Germany’s car industry association says billions will be spent on electromobility over the next three years to cement the future of the auto sector. Domestic car production is, however, expected to fall this year.Germany's automotive industry is planning an aggressive investment in electric and autonomous cars, along with digitization, the president of the Verband der Automobilindustrie (VDA) car industry association said on Saturday.
In a statement ahead of the opening of the Geneva Motor Show next week, Bernhard Mattes said more than €40 billion ($45.5 billion) will be spent over the next three years on e-mobility, and another €18 billion has been earmarked for digitization, alongside connected and autonomous driving.
Over the same period, German car makers plan to triple the number of electric and hybrid models to about 100.
Read more: How Volkswagen wants to drive e-mobility revolution
Mattes said that without the move away from the combustion engine, the European Union's 2030 carbon dioxide (CO2) emission reduction targets will not be met. To achieve them, he said, the appropriate regulatory conditions must be met.

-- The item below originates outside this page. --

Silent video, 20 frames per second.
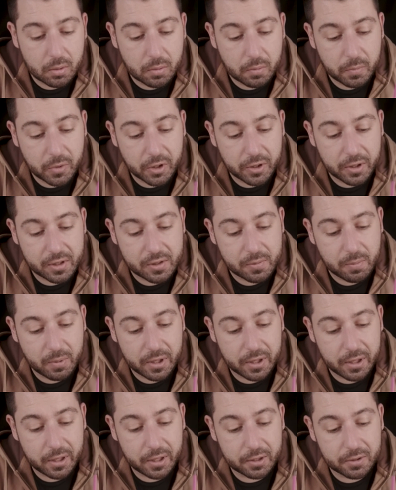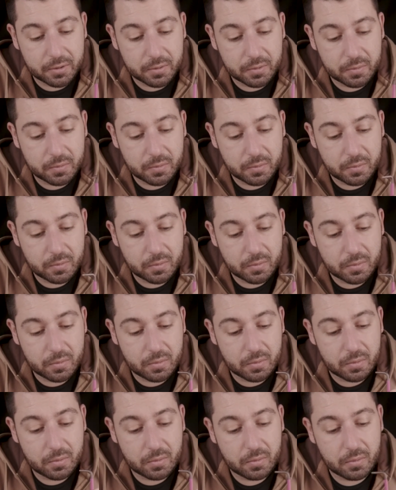But that's why I
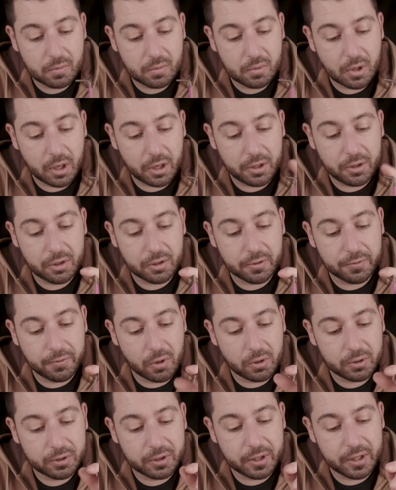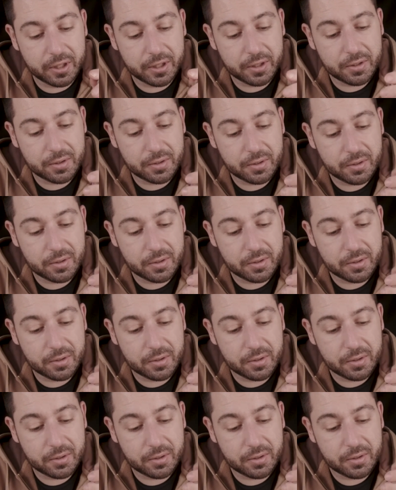undervolted it.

The VDA boss said Germany along with a few other large EU states would need to achieve a significantly higher proportion of new electric car registrations than the EU average to help meet the goal. He said a massive expansion of the charging infrastructure was also critical, along with better incentives for buyers of e-cars.
Domestic production to fall
The VDA expects domestic car production to fall significantly this year, partly as a result of a slowing economy along with the lingering possibility of new US tariffs on foreign automakers. Around 4.8 million passenger vehicles are expected to roll off the production line at German plants, about 5 percent fewer than last year.
Foreign assembly, on the other hand, is expected to increase by 3 percent to 11.6 million cars, with the construction and expansion of plants in the USA, Mexico, and China.
Read more: China is most important battleground for carmakers
Despite the drop in production at home, domestic employment in the auto sector should remain stable in 2019. Last year, the average number of employees in Germany increased by 14,400 to 834,400. "This is the highest level of employment since reunification," the VDA president said.
The association expects the European and Chinese car markets to remain stable, and forecasts only a slight decline in US demand, with the proviso that trade and economic tensions are resolved constructively.
No hard Brexit
According to Mattes, a hard Brexit — where Britain leaves the EU without a deal — must be avoided at all costs. He said a no-deal scenario would have serious consequences and pose considerable risks for businesses and workers in the EU's remaining 27 member states. Great Britain is Germany's largest car export partner by unit numbers. In 2018, new car exports from Germany to the UK fell by 13 percent to 666,000 vehicles.
Read more: Germany to fund late entry into battery cell production
Commenting on a US Commerce Department proposal to impose import duties on foreign vehicles, Mattes urged Brussels and Washington to "do everything in their power to achieve a constructive solution at the negotiating table".
The downturn in the US car market is already being felt by German manufacturers. Volkswagen, Audi and Daimler's Mercedes-Benz USA units have reported declining unit sales in February. Only BMW maintained its order book.
US President Donald Trump has three months to decide whether to impose a 25 percent tariff on vehicles imported from abroad after government officials apparently argued that the dominance of foreign auto players is a threat to national security.
The Geneva International Motor Show, where manufacturers showcase their latest models and concepts, runs from March 7 to 17, with media previews beginning on Monday.